## Task directions
Your task is to return all of the entries below exactly, leaving out each picture.

=-=-=-=-=

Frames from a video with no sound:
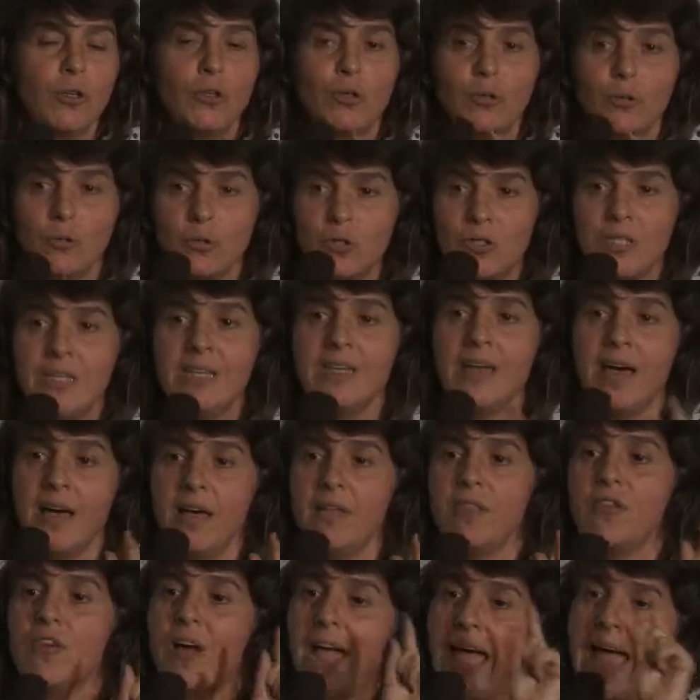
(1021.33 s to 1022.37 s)
to see
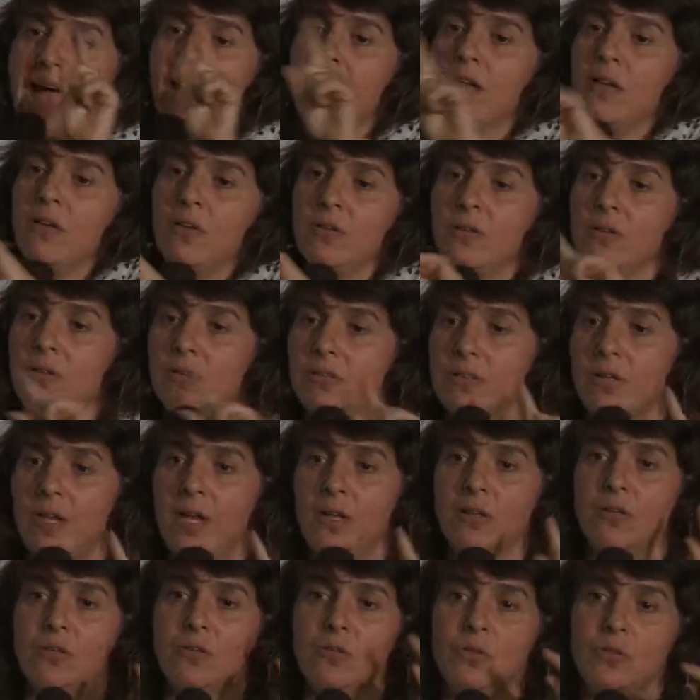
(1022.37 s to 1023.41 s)
other angles
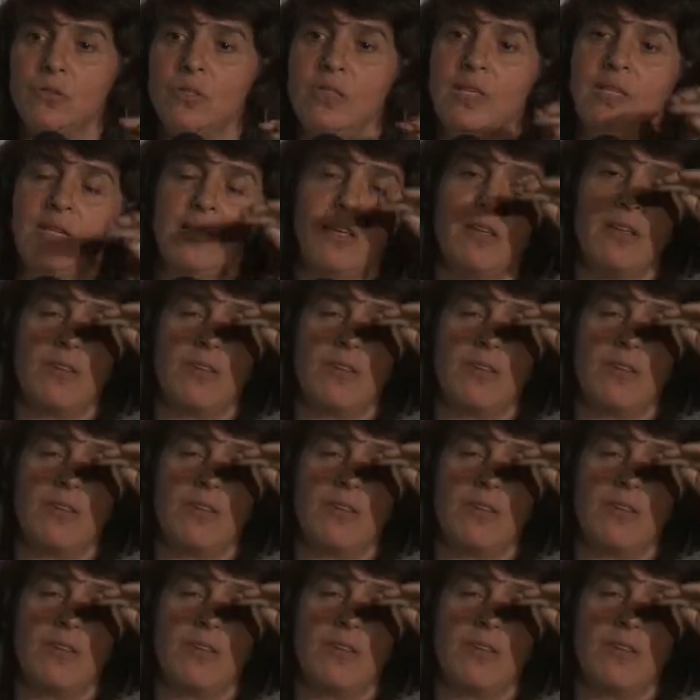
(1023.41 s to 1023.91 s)
and to see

=-=-=-=-=

## Solution to this task
Frames from a video with no sound:
(1021.33 s to 1022.37 s)
to see
(1022.37 s to 1023.41 s)
other angles
(1023.41 s to 1023.91 s)
and to see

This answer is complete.